WHAT IS NEEDED:
The reply should be one number: how many lines of the data below contain "second".

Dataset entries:
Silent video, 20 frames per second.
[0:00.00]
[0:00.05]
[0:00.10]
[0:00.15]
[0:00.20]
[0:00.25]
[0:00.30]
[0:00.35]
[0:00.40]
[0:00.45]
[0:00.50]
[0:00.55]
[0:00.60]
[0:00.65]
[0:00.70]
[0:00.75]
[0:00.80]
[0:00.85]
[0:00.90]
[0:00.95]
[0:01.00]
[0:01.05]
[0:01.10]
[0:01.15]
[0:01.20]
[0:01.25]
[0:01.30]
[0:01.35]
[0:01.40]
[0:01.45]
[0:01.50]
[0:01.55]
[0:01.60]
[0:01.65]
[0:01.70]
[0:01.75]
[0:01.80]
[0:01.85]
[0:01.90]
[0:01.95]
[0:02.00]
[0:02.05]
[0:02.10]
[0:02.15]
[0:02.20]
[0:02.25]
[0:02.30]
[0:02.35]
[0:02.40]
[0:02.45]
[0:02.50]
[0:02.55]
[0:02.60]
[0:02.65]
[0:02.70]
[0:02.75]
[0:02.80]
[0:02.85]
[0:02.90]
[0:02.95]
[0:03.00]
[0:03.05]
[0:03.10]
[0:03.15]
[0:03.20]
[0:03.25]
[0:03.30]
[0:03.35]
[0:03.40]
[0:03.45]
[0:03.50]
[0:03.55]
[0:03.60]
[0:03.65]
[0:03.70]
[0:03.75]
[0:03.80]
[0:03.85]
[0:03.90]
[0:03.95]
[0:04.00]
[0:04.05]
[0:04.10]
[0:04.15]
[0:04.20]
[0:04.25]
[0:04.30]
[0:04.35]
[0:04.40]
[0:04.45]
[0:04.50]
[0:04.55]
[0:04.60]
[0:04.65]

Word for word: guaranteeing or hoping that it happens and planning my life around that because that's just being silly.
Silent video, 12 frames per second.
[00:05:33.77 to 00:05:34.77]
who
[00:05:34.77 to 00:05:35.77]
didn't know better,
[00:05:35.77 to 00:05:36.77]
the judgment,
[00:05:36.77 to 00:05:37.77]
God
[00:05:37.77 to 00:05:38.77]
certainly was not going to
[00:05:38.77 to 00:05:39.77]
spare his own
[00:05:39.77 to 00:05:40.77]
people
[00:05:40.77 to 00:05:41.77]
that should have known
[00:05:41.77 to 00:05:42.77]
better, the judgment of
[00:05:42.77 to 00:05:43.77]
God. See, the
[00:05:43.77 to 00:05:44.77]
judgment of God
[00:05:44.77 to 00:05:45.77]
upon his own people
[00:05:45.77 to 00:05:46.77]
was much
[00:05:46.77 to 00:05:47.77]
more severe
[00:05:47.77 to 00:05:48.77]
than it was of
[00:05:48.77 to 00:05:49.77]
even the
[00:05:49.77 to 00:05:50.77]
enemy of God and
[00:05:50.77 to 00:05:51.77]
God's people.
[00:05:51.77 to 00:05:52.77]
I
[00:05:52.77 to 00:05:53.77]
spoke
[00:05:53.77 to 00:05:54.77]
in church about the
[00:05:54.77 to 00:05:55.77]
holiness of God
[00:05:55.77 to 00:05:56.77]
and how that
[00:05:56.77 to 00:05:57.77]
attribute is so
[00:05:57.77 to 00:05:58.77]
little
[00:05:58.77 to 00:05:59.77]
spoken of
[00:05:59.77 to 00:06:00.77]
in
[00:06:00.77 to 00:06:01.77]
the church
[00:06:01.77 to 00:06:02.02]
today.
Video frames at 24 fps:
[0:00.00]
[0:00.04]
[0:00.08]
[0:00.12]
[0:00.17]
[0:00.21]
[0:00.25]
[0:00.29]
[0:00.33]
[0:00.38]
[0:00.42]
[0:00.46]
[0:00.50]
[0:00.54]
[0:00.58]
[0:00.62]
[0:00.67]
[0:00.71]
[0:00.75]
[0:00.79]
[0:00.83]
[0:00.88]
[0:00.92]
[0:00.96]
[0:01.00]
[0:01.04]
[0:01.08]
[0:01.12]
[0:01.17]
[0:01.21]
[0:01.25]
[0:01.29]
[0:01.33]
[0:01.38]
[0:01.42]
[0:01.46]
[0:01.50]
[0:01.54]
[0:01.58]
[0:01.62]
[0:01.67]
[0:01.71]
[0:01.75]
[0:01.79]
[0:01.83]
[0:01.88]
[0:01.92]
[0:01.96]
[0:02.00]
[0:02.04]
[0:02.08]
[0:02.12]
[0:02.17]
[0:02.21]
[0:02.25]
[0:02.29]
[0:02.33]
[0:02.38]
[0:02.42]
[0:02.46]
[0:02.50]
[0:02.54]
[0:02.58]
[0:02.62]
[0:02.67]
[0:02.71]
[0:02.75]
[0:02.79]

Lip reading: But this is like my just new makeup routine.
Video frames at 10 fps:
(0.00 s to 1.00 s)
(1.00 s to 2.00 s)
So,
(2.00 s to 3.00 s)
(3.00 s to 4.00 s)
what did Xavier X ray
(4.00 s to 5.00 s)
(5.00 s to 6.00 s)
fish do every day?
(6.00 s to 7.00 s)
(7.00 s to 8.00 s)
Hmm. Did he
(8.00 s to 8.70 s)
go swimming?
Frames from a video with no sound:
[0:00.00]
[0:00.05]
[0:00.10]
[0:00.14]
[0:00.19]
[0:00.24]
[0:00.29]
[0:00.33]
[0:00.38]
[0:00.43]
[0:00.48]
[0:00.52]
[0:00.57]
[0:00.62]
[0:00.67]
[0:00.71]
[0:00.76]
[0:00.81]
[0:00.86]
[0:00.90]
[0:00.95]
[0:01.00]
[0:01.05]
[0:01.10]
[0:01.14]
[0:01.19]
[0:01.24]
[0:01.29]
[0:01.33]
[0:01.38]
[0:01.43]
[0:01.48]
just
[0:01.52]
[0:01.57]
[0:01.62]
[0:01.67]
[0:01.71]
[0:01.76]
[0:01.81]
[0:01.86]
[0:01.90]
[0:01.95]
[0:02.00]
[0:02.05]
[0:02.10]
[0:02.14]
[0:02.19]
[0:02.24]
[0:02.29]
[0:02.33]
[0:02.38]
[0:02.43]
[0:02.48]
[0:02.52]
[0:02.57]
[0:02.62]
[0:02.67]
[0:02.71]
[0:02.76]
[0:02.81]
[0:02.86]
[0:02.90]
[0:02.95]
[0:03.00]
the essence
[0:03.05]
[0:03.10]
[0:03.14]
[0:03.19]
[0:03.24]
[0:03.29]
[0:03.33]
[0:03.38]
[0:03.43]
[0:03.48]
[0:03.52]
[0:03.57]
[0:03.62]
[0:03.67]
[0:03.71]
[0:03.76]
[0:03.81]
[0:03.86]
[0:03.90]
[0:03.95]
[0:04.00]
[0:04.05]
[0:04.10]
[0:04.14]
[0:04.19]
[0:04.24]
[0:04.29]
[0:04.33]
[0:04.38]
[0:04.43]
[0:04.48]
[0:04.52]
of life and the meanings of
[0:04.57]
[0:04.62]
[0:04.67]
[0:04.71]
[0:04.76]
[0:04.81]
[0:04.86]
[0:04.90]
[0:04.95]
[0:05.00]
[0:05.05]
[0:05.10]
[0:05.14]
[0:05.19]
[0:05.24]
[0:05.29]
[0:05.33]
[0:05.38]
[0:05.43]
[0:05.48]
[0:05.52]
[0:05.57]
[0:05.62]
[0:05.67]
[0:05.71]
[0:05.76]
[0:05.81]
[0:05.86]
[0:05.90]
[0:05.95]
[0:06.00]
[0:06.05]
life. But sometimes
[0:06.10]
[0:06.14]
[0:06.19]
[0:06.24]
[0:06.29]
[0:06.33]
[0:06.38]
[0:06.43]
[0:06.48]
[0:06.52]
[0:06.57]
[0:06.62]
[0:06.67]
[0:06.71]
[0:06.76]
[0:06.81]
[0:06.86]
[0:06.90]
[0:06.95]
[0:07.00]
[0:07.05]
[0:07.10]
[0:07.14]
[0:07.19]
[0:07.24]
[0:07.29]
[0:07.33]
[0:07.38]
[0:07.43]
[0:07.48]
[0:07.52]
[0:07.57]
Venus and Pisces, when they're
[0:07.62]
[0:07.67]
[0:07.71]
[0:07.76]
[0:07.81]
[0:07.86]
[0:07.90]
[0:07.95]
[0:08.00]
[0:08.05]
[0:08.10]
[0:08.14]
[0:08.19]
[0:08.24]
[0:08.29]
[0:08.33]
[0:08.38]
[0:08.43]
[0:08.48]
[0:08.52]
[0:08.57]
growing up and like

EXERCISE ANSWER:
2